I have a python script where I'm downloading a file into memory and storing it into a variable.
stream = downloadBlob(blob_name_file)
def downloadBlob(blob_name_file: str):
# creating container client to access container
container_str_url = secret_client.get_secret("testString").value
container_client = ContainerClient.from_container_url(container_str_url)
# blob client to access the specific blob
blob_client = container_client.get_blob_client(blob= blob_name_file)

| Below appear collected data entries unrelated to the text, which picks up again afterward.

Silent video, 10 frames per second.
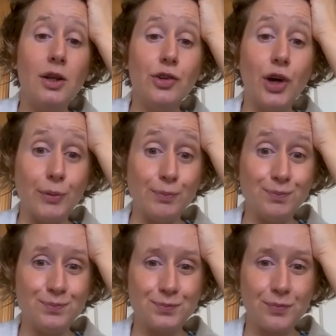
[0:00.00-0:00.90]
Now,
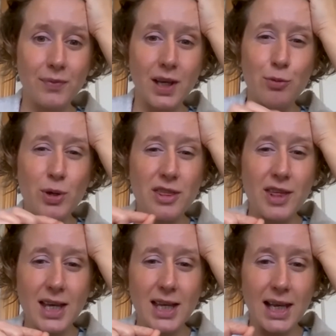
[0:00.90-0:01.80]
if we
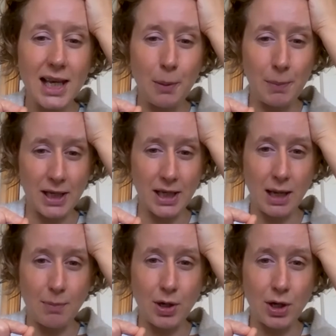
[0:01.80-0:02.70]
think a little bit
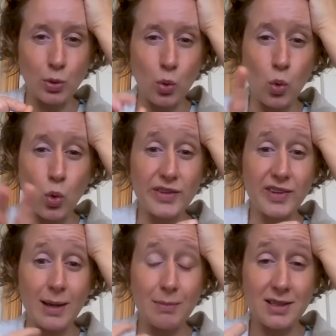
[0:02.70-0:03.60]
about what is
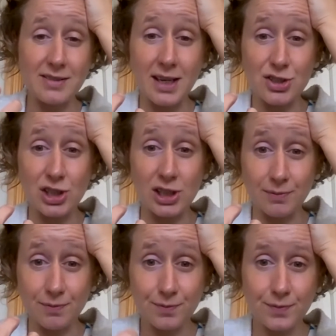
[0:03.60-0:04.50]
happening sexually,
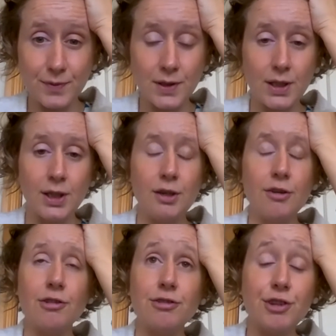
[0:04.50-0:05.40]

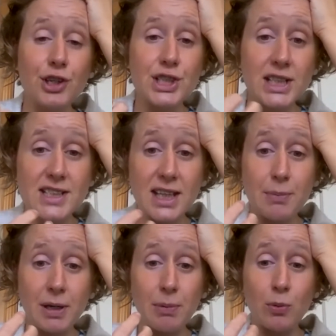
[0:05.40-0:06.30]
first, let's think
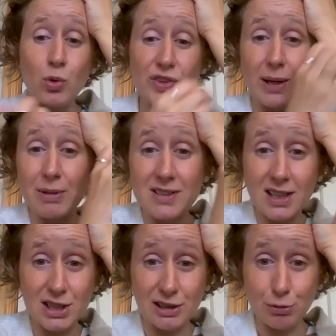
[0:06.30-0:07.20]
a bit about what's happening
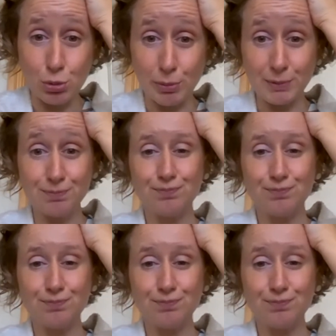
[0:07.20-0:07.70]
sexually for women.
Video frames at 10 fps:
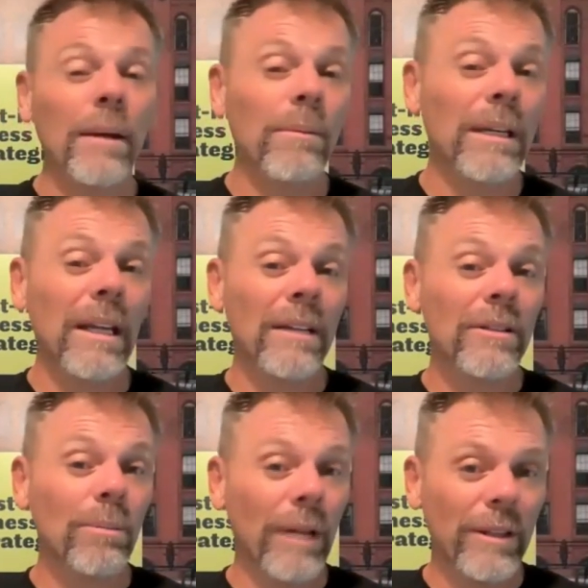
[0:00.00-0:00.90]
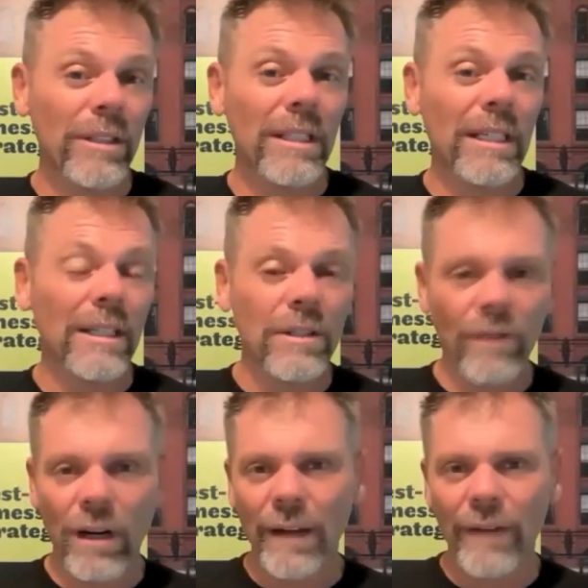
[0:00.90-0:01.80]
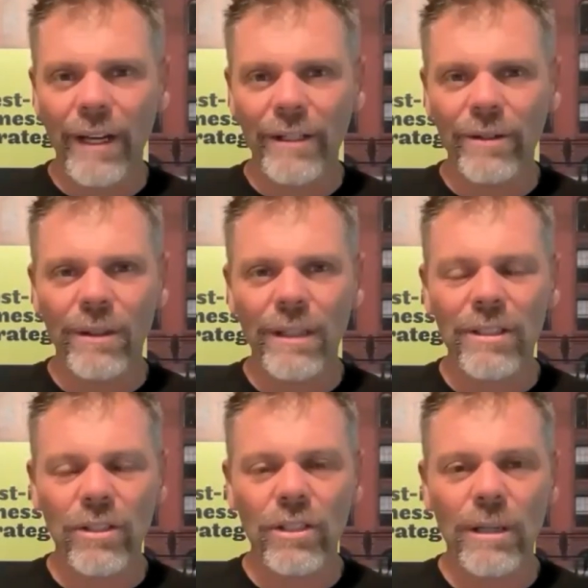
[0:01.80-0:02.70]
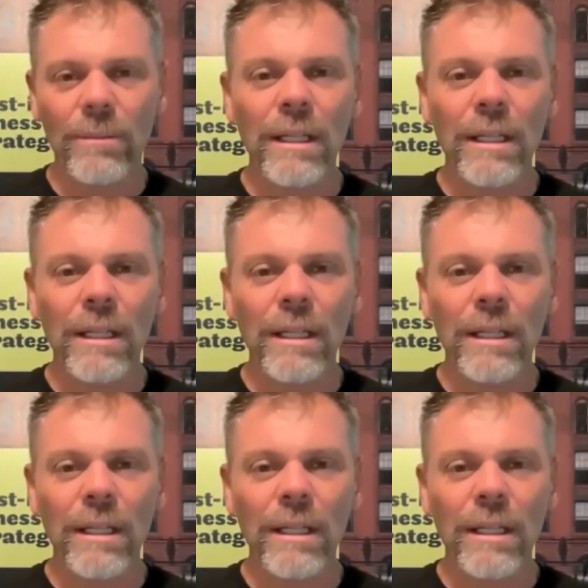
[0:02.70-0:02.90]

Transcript: began to plant the seeds for a high value relationship.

# downloading the blob to memory in bytes
stream_downloader = blob_client.download_blob()
stream = BytesIO()
stream_downloader.readinto(stream)
return stream
After I have that I put it into a dataframe
try:
processed_df = pd.read_parquet(stream, engine='pyarrow')
except Exception as e:
print(e)
Once in the dataframe I go ahead and delete the stream variable to free up memory (or at least that's the goal)
del stream
The problem I'm facing is that I'm still using up too much memory. I'm using Azure to run my script and am limited to ~2.5gb RAM. It can run fine on one machine without memory issues, but when I push this up to run on even just 2 machines with one instance, I'm hitting memory cap at times. The part of the code that I've outlined in this post is what I assume would use the most memory, the rest of the script just passes the dataframe around basically. I even reduce the dataframes' size and del
the original.
My question is, is there a better way of doing what I'm doing at all? And is del
doing what I believe it is doing? Because I'll be honest, even after adding del
to my script, it didn't seem to affect memory usage much, if at all.